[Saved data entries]
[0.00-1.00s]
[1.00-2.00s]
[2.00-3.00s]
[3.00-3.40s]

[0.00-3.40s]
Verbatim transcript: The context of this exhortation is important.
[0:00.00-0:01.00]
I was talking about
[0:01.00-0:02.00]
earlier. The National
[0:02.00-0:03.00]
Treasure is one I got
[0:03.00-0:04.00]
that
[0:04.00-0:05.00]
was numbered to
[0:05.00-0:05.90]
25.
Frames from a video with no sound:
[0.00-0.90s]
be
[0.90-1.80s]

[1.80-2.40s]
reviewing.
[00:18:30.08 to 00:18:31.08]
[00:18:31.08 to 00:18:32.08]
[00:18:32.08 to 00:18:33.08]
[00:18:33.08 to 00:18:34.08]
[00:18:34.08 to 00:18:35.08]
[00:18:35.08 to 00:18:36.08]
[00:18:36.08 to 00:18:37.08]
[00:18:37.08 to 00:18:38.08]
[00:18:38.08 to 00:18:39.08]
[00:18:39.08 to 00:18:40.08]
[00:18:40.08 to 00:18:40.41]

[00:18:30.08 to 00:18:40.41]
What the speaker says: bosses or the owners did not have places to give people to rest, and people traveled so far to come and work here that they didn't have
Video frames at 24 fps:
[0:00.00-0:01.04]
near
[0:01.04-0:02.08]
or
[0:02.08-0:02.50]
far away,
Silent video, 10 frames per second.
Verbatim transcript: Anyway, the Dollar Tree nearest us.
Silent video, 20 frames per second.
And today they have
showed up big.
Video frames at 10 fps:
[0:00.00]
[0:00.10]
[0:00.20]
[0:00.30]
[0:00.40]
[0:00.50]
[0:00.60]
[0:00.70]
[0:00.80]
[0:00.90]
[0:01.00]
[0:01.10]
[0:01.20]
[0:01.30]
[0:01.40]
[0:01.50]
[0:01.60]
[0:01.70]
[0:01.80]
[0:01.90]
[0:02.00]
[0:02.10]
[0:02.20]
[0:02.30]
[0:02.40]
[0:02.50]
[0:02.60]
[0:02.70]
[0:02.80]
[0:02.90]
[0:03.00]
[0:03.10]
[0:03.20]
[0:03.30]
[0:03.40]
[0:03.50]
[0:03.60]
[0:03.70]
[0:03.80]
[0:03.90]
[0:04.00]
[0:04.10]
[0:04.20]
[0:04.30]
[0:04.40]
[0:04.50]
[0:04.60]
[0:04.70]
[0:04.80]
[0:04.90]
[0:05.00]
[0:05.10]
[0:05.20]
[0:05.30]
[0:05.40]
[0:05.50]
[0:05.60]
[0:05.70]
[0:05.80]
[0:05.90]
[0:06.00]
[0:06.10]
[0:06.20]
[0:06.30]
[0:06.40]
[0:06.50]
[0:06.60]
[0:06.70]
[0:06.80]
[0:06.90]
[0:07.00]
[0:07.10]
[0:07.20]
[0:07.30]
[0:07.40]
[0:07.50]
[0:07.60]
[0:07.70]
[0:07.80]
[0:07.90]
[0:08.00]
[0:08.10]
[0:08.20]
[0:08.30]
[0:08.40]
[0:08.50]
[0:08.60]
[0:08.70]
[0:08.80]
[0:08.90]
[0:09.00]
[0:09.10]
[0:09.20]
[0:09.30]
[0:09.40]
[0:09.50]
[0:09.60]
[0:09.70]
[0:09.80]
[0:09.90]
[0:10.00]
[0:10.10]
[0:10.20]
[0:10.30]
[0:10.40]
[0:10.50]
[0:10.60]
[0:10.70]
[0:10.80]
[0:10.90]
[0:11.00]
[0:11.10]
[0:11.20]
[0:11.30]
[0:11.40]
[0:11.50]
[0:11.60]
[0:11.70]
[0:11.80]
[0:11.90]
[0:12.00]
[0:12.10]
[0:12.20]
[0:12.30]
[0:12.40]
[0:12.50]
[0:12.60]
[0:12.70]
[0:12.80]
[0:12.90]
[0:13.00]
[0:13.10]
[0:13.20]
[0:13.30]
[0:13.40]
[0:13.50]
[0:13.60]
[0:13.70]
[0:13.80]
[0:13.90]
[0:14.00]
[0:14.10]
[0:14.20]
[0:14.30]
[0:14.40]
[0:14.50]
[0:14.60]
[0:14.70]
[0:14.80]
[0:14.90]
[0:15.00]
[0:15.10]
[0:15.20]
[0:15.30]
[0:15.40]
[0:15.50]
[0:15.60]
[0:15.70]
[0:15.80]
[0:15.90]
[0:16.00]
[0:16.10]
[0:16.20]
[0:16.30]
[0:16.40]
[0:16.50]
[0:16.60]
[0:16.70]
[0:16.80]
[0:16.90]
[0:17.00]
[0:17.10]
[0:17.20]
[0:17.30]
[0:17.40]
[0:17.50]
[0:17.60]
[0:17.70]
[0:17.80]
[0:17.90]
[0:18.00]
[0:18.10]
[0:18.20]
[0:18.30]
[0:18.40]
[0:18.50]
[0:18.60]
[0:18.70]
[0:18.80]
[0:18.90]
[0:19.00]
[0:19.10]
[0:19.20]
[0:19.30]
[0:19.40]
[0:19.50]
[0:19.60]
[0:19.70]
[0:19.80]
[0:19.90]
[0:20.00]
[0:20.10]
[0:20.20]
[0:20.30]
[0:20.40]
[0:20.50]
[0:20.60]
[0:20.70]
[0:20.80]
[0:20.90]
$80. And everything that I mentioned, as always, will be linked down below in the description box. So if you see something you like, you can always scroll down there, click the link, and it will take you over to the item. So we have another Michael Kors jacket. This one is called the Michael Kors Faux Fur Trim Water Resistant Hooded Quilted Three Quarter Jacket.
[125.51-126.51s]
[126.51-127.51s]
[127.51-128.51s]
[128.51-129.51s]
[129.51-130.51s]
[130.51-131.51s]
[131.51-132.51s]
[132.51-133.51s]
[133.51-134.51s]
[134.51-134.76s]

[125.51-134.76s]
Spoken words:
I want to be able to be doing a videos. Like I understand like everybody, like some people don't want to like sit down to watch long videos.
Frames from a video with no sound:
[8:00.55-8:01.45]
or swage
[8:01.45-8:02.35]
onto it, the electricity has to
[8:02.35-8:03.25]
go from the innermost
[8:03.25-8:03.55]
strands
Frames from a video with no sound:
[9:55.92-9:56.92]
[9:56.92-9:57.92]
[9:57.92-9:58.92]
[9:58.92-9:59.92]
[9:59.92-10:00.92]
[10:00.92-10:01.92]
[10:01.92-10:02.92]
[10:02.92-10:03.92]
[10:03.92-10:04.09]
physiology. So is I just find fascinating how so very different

What is required -
Copy every line in the entries above that has the string "transcript" in it.

Exercise result -
Verbatim transcript: The context of this exhortation is important.
Verbatim transcript: Anyway, the Dollar Tree nearest us.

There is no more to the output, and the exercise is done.